Vacaciones en Marrakech

Por regla general, Winston Churchill pintaba cuando estaba de vacaciones o en momentos de derrota política –muchas veces, las primeras eran consecuencia de la segunda–, como demuestra la cantidad de obras realizadas durante su estancia de tres semanas en Italia en 1945, donde se tomó un descanso después de perder las elecciones. Sin embargo, existe una sola obra que ejecutó en plena Segunda Guerra Mundial, en circunstancias muy especiales.

En 1943, los aliados se reunieron en Casablanca para planear la estrategia que los llevaría a derrotar a la Alemania nazi. Al término de la conferencia, Churchill insistió a Roosevelt para que lo acompañara a Marrakech, ya que para él era impensable que el norteamericano dejara Marruecos sin conocer la ciudad. En una precipitada excursión de dos días, el presidente estadounidense se dejó arrastrar hasta Villa Taylor, propiedad de una familia neoyorquina junto al jardín Majorelle, que se convertiría en museo de la mano del diseñador Yves Saint Laurent.

Un par de hombres tuvieron que llevar en brazos a Roosevelt (con una parálisis parcial a causa de la polio) hasta lo alto de la torre de la villa para que contemplara la puesta de sol sobre los montes Atlas. La experiencia le encantó, y Churchill quiso dejar constancia de aquel momento pintando más tarde un cuadro que reproducía aquella vista para regalárselo.

Parece ser que otro presidente de Estados Unidos, Dwight D. Eisenhower, al conocer la historia, empezó a interesarse por la pintura con las mismas finalidades terapéuticas que Churchill, hasta el punto de ordenar que se construyera un estudio para practicar su nuevo hobby en la Casa Blanca.

Winston Churchill en 1959 pintando en Marrakech.

Winston Churchill en 1959 pintando en Marrakech.

Daily Express/Hulton Archive/Getty Images

El episodio de Churchill con Roosevelt en Marrakech puede parecer una excentricidad, pero lo es menos cuando se sabe que su idilio con la ciudad había empezado mucho antes, en 1935, durante otra de las “vacaciones” del que fuera primer ministro de Gran Bretaña en dos ocasiones. En este caso, el motivo de desánimo que lo impulsó a viajar fue la negativa de Stanley Baldwin a darle un puesto en su gabinete.
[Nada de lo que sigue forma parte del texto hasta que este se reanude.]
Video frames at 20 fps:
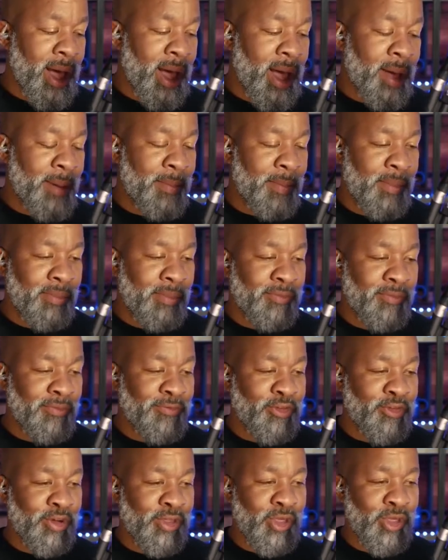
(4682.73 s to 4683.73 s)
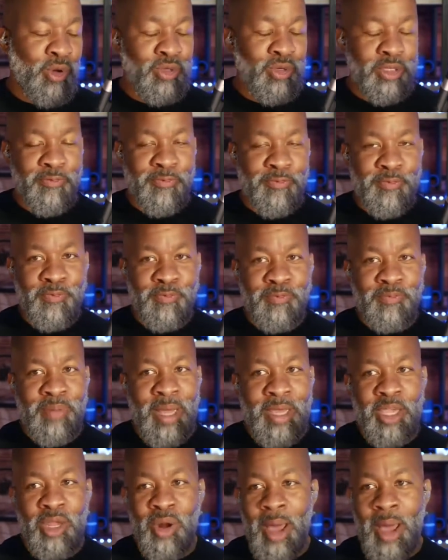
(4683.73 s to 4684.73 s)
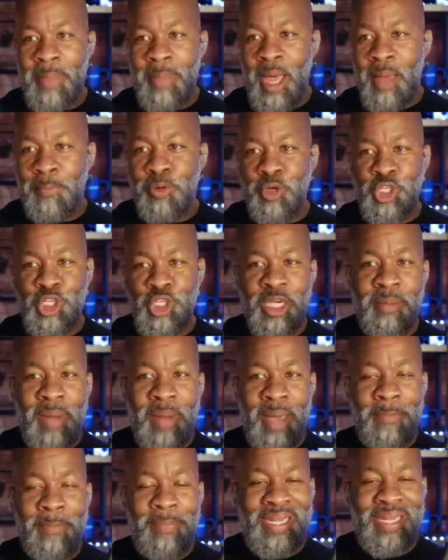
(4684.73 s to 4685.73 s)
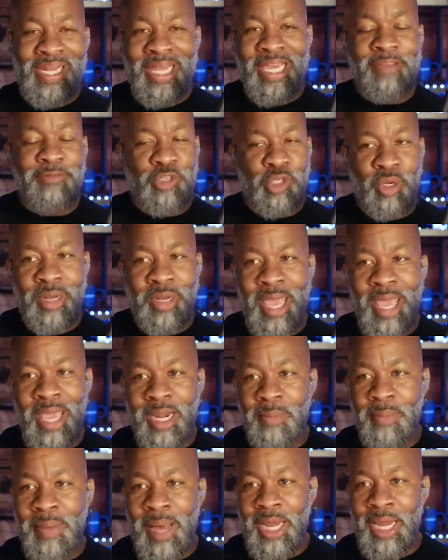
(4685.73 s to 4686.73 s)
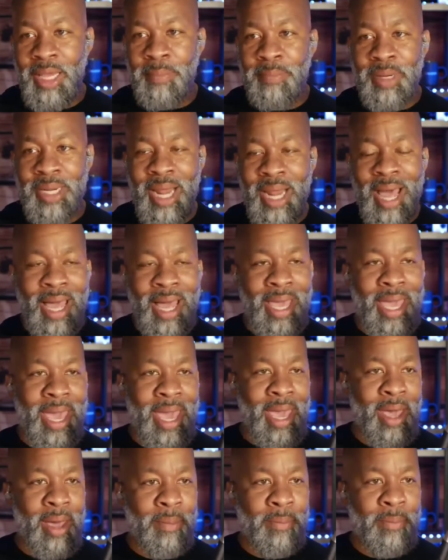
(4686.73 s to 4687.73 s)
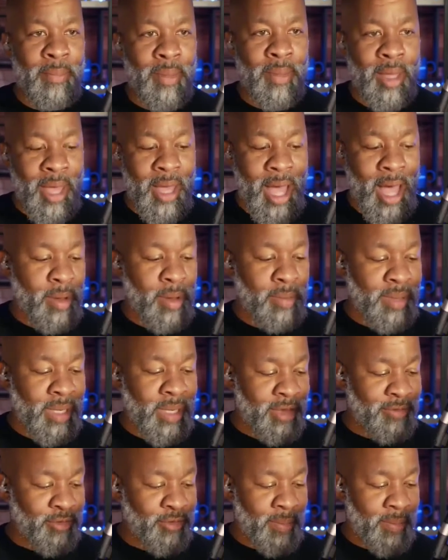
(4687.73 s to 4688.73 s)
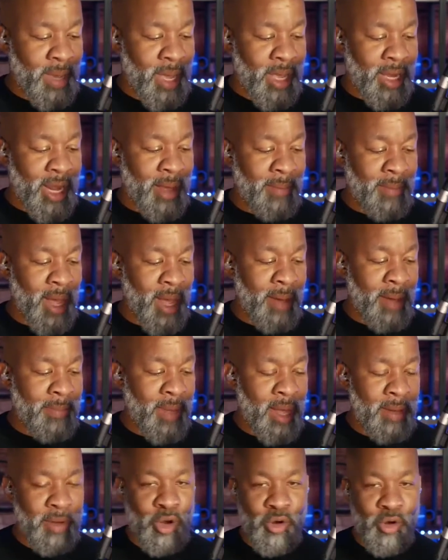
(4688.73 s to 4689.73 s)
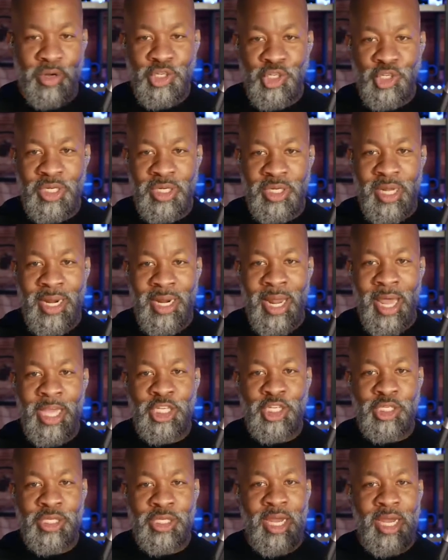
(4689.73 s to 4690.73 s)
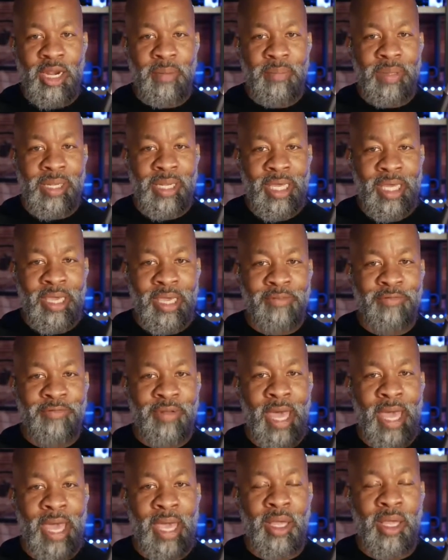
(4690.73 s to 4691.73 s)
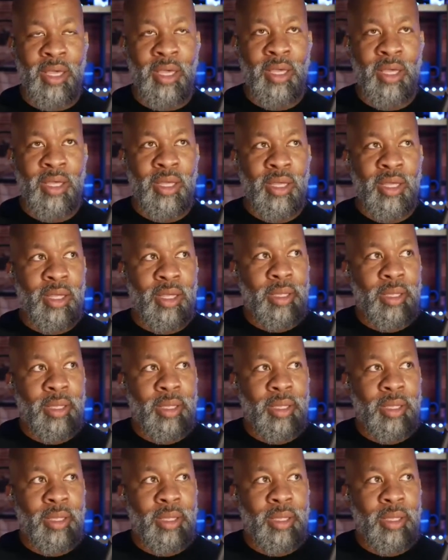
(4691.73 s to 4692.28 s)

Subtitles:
for those of, you know, I'm not pushing my beliefs on anybody, but I'm a believer, man. I'm a Christian, and I just kind of believe like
La venganza llegaría años más tarde: Churchill atribuyó a la actitud conciliadora de Baldwin con Hitler el hecho de que los alemanes creyeran que Gran Bretaña no reaccionaría si la atacaban.

Tras su primera visita, el estadista adoptó la costumbre de tomarse un tiempo cada invierno en Marrakech, si bien también frecuentó, pincel en ristre, Egipto, Italia y el sur de Francia. Todo eso antes de que, al final de su vida, volviera a los conocidos paisajes de Kent y Chartwell, lo que, a decir de sus parientes, equivalió a un verdadero exilio interior.